Well, what site should you load your stuff onto?

If you are insistent that people must pay for your work, then Smashwords and Kindle will be your options. I should do Smashwords first, they are quick at turning your material around and it's easier to put things right if they go wrong on Smashwords.

If you are looking to share your lovely story, don't much care if you get paid for it, or if you are looking to establish yourself and get a name going or you are a new writer who would like to get a sense of whether your material can interest others, then you definitely want to look at loading stuff onto Literotica.
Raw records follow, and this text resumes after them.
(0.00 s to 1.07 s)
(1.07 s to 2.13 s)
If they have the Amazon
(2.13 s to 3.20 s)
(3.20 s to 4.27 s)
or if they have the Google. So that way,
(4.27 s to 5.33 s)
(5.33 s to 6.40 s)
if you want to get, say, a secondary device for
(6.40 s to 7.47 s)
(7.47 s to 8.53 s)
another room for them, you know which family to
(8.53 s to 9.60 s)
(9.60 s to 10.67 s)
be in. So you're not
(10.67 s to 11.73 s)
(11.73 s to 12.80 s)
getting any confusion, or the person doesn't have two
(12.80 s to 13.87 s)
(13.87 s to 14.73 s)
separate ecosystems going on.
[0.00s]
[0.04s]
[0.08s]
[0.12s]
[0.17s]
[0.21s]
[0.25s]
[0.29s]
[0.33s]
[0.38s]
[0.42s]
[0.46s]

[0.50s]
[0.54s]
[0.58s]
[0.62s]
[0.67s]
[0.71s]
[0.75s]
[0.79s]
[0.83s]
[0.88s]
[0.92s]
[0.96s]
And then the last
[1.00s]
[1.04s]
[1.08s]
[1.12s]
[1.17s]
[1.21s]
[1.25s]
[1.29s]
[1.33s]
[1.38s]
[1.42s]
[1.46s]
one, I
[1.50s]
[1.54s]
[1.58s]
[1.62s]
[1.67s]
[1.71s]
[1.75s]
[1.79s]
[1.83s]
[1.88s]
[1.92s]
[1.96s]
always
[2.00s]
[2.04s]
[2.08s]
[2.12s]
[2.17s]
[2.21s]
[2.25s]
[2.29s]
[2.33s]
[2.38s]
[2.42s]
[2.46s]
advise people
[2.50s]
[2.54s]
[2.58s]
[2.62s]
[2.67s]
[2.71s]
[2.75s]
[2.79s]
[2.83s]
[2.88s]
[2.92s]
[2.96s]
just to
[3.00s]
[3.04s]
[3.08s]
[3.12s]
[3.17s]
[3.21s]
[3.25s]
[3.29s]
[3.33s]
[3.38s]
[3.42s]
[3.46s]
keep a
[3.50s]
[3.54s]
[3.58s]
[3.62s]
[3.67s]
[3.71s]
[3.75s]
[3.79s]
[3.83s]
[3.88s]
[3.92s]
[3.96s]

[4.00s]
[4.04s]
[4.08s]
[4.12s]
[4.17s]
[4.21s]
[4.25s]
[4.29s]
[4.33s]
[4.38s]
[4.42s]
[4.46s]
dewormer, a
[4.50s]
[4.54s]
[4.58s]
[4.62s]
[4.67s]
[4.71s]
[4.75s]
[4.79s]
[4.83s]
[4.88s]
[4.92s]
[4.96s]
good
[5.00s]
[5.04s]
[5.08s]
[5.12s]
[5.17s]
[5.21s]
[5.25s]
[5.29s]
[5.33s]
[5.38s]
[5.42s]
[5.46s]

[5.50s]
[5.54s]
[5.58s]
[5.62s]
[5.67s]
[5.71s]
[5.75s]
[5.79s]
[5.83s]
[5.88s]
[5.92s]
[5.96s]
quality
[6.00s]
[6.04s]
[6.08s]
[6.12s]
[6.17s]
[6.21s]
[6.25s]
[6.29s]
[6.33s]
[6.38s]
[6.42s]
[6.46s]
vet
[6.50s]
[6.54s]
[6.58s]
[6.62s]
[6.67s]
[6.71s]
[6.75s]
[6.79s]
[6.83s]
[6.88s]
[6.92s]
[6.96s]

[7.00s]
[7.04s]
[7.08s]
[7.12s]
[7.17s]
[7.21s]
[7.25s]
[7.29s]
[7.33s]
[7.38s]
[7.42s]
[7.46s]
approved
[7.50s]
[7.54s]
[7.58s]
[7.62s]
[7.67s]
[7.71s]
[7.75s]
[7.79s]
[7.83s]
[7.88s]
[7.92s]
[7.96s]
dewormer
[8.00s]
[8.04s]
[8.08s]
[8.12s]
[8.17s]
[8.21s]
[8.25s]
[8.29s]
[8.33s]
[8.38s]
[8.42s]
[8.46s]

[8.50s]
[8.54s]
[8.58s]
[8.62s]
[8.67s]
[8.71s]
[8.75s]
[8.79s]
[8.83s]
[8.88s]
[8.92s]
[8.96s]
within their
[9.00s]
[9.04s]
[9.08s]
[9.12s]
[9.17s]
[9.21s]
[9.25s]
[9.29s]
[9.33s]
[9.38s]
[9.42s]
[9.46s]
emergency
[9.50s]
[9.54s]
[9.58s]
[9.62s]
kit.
Do Smashwords, and by all means Amazon Kindle, too, why not. (It's difficult to put up your work for free on Amazon unless you agree to belong to them body and soul and only do it for a short period as a promotion - as I said earlier, they are aimed at making money for Amazon..  I do put my freebies up there at the lowest price I can, simply so that people can read them on Kindle if they want to.)  
Literotica is where you get the best sense of whether your writing is any good, and the best ego boosts. Writing is a lonely business and it's great to be able to log in occasionally and see, Oh, OK, another 50 people are reading my words and 3 more just rated me.  

Think about setting up online places where your readers can find and contact you about your range of work.  I review a lot, because I'm used to doing literary criticism, and I often wish writers had a separate blog, webpage or email address I could  go to and leave feedback which needn't so publicly say to an author:  you need to do some work on this.  People come to this blog from Literotica, which I'm mainly pleased about because I want the blog traffic to get going.  I think they also then go on to my Smashwords profile and look at the writing I've done you have to pay for which is a nice bonus.  

1 comment:

  1. Since writing this post I've also started reading and participating in the Authors' Hangout - one of the fora on Literotica. It's fun to be in touch with other erotica writers and informative.